Der Spruch des erstgerichtlichen Urteiles entspricht allerdings nicht dem Gesetz. Gemäß § 89 Abs 2 ASGG kann das Gericht dann, wenn sich in einer Rechtsstreitigkeit nach § 65 Abs 1 Z 1, 6 oder 8 ASGG, in der das Klagebegehren auf eine Geldleistung gerichtet und dem Grunde und der Höhe nach bestritten ist, ergibt, daß das Klagebegehren in einer zahlenmäßig noch nicht bestimmten Höhe gerechtfertigt ist, die Rechtsstreitigkeit dadurch erledigen, daß es das Klagebegehren als dem Grunde nach zu Recht bestehend erkennt und dem Versicherungsträger aufträgt, dem Kläger bis zur Erlassung des die Höhe der Leistung festsetzenden Bescheides eine vorläufige Zahlung zu erbringen. Voraussetzung für eine Erledigung des Klagebegehrens in diesem Sinne ist daher ua, daß die zahlenmäßige Höhe der auf eine Geldleistung gerichteten Leistung nicht feststeht. Dies ist aber in Pflegegeldsachen nicht der Fall. Da der zahlenmäßige Anspruch für eine bestimmte Pflegegeldstufe durch das Gesetz als Fixbetrag bestimmt ist, liegen die Voraussetzungen für eine Entscheidung dem Grunde nach im Sinne des § 89 Abs 2 ASGG nicht vor, es ist der klagenden Partei vielmehr im Urteil der Betrag zuzusprechen, der der Pflegegeldstufe entspricht, in der die Einstufung erfolgt; dabei war, zu verdeutlichen, daß es sich nicht um die erstmalige Festsetzung, sondern um die Erhöhung eines Pflegegeld- anspruchs handelt.

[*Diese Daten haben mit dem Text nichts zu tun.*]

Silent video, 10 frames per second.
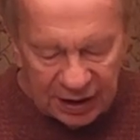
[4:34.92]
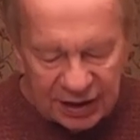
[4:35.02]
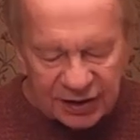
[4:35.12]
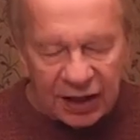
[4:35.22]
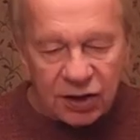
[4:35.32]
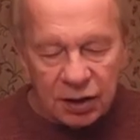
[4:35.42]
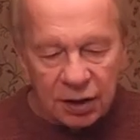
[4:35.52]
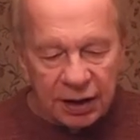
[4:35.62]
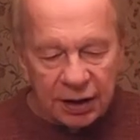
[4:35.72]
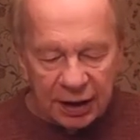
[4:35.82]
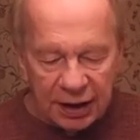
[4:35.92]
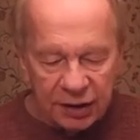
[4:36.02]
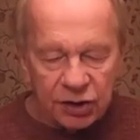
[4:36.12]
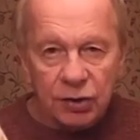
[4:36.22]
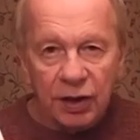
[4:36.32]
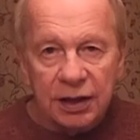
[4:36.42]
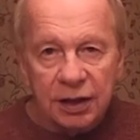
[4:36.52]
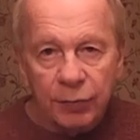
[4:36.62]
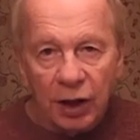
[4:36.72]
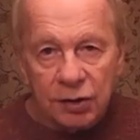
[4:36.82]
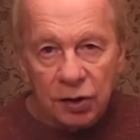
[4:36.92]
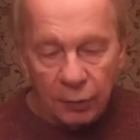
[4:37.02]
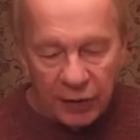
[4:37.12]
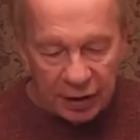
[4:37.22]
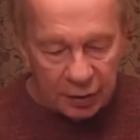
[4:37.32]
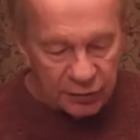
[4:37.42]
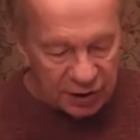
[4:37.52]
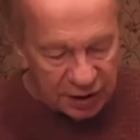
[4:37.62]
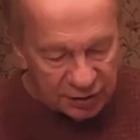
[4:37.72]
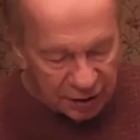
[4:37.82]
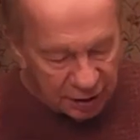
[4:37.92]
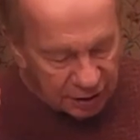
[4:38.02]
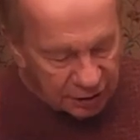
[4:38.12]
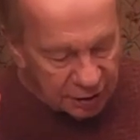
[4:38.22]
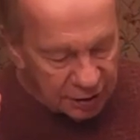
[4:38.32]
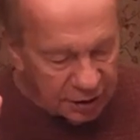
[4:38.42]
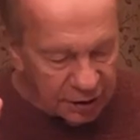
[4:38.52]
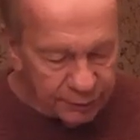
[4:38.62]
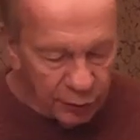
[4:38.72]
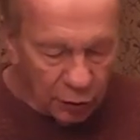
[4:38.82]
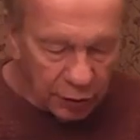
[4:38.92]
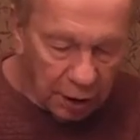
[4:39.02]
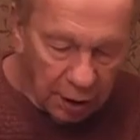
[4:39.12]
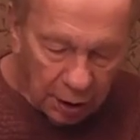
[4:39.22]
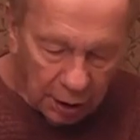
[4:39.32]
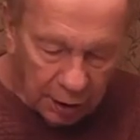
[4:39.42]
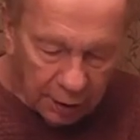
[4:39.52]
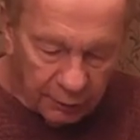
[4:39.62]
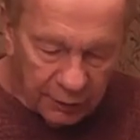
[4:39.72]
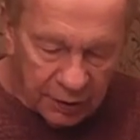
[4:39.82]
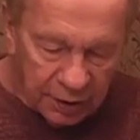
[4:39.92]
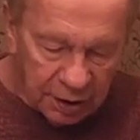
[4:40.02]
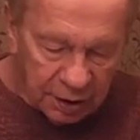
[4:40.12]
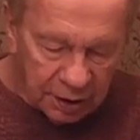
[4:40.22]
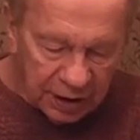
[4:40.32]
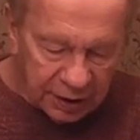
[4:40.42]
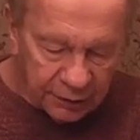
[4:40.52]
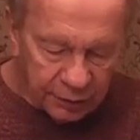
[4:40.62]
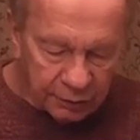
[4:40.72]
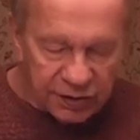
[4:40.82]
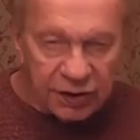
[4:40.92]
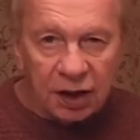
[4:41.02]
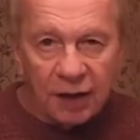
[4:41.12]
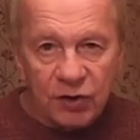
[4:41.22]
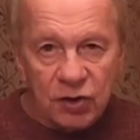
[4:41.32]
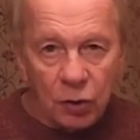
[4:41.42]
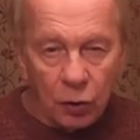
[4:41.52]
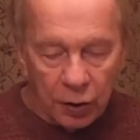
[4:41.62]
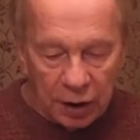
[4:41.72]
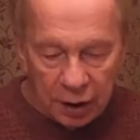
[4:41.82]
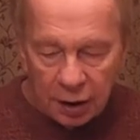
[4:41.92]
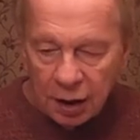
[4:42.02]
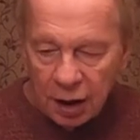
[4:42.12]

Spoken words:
is actually illustrated by Tom Adams, and it's in this book, the Agatha Christie cover story,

Wird mit einem Bescheid eine Leistung (wie hier Pflegegeld der Stufe 3 anstelle des bisher erbrachten Pflegegeldes der Stufe 2) zuerkannt, so tritt der Bescheid durch die Erhebung der Klage zur Gänze, also auch in seinem stattgebenden Teil, außer Kraft. Das Gericht hat daher über den von der klagenden Partei beim Versicherungsträger zur Gänze neu zu entscheiden (SSV-NF 4/153 mwN; SSV-NF 9/104). Das Erstgericht hätte sich daher hinsichtlich des Zeitraumes vom 1.10.1995 bis 30.11.1995 nicht auf die Abweisung des die Stufe 3 übersteigenden Pflegegeldes beschränken dürfen, sondern hätte der Klägerin für diese Zeit Pflegegeld der Stufe 3 anstelle des bis 30.9.1995 geleisteten Pflegegeldes der Stufe 2 zuzuerkennen gehabt; zufolge des Außerkrafttretens des Bescheides auch in diesem Umfang, war auch dieser Anspruch Gegenstand des Verfahrens. Daß die Sachanträge durch das erstgerichtliche Urteil nicht vollständig erledigt wurden, hätte das Berufungsgericht aber nur wahrnehmen können, wenn die Klägerin diesen Mangel im Berufungsverfahren gerügt hätte (SSV-NF 5/37 mwH); dies ist jedoch nicht erfolgt. Im Revisionsverfahren kann dieser Verstoß nicht mehr aufgegriffen werden.

Die Kostenentscheidung gründet sich auf § 77 Abs 1 Z 2 lit a ASGG; der Einheitssatz für den Revisionsschriftsatz gebührt allerdings nur in einfacher Höhe.